━━ DATA FOR PROCESSING
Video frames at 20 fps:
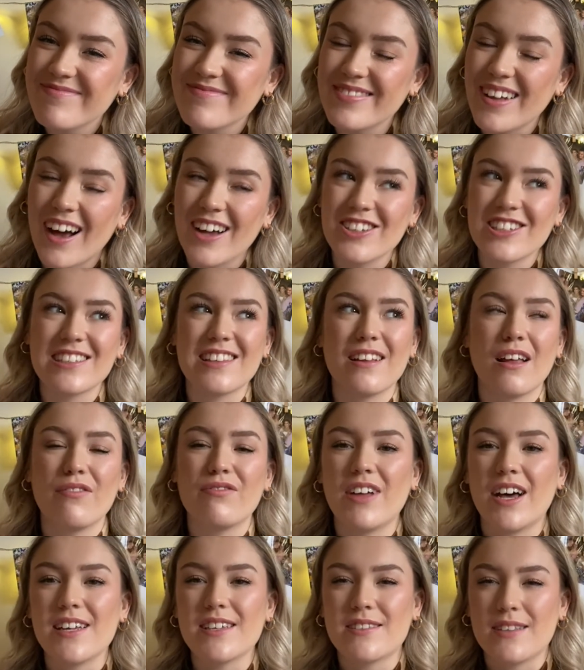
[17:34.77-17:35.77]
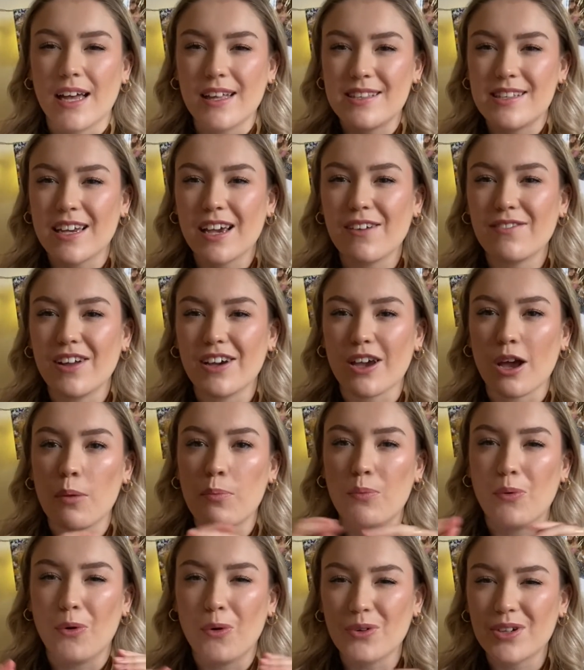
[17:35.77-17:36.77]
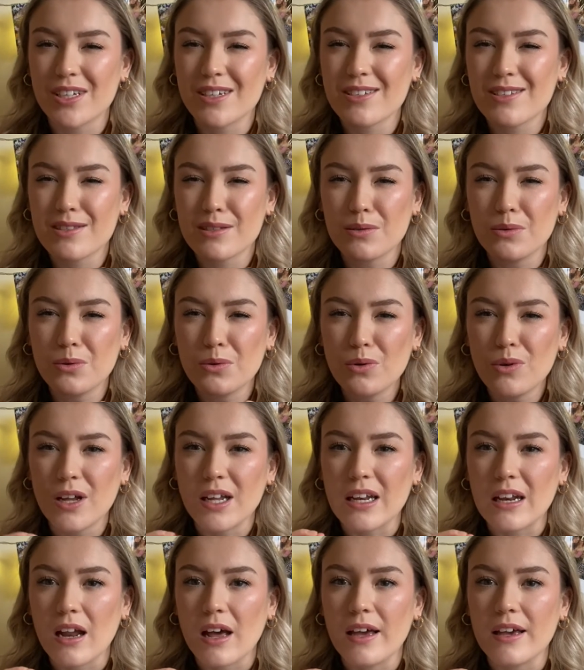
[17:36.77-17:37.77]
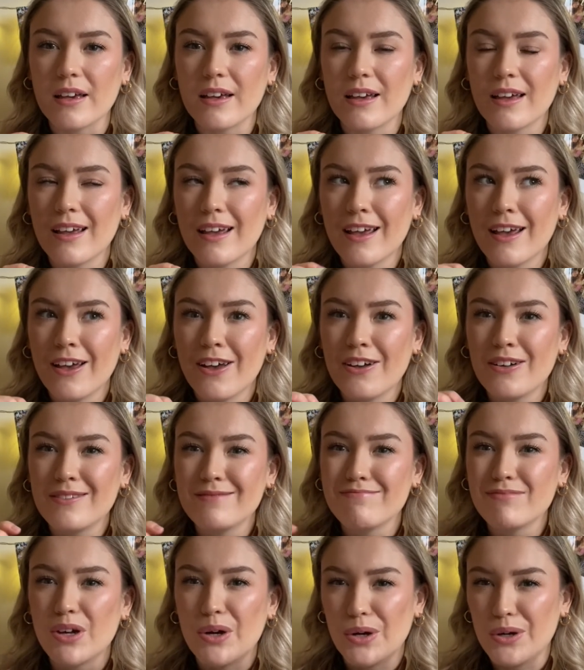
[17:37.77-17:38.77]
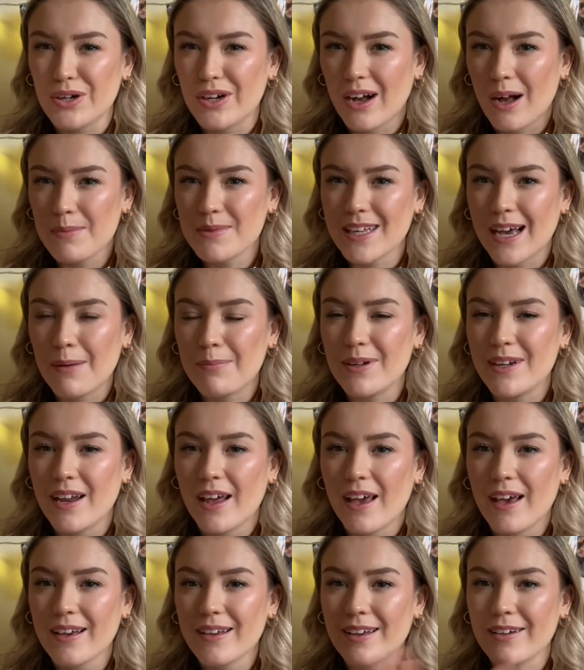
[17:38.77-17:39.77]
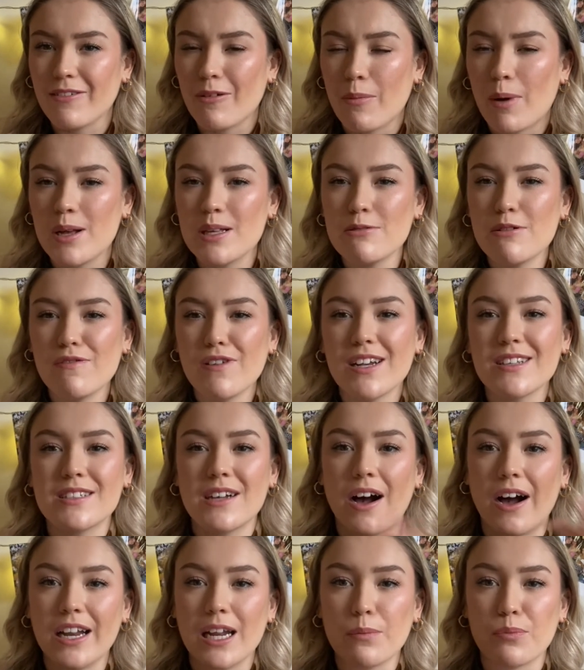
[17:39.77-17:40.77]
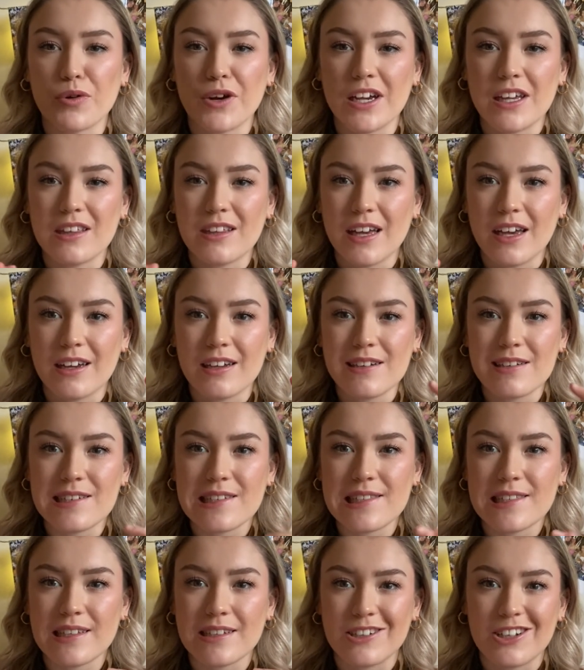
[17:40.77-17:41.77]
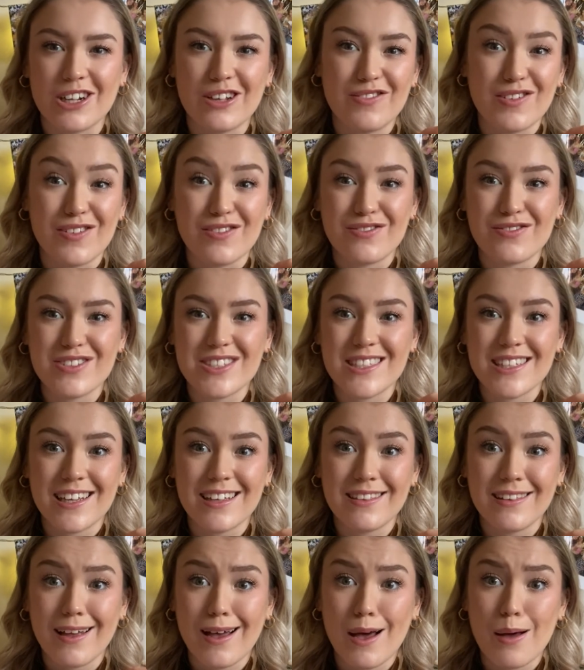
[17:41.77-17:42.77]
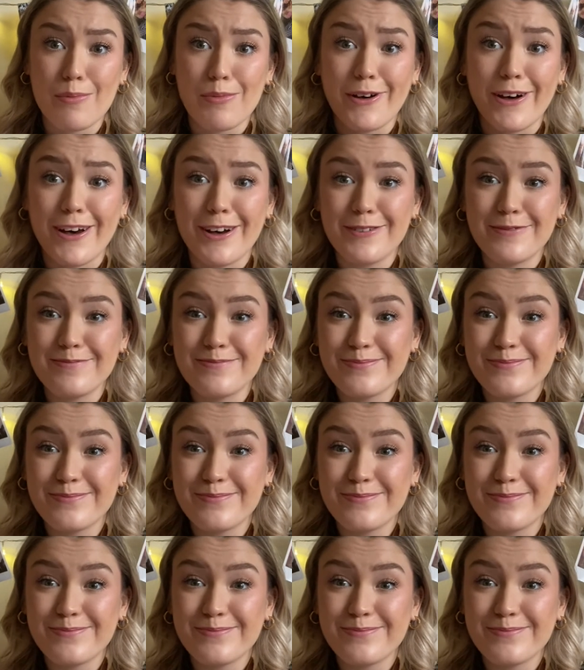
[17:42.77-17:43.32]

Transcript: I just love that setting of like a boarding school and like hookups happening. It reminds me of like Tiny Pretty Things. I don't know if you've seen that, but...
━━━━
__PROBLEM TO WORK ON__: Your answer is all of the records restated word for word, pictures excluded.

__RESULT OF THE TASK__:
Video frames at 20 fps:
[17:34.77-17:35.77]
[17:35.77-17:36.77]
[17:36.77-17:37.77]
[17:37.77-17:38.77]
[17:38.77-17:39.77]
[17:39.77-17:40.77]
[17:40.77-17:41.77]
[17:41.77-17:42.77]
[17:42.77-17:43.32]

Transcript: I just love that setting of like a boarding school and like hookups happening. It reminds me of like Tiny Pretty Things. I don't know if you've seen that, but...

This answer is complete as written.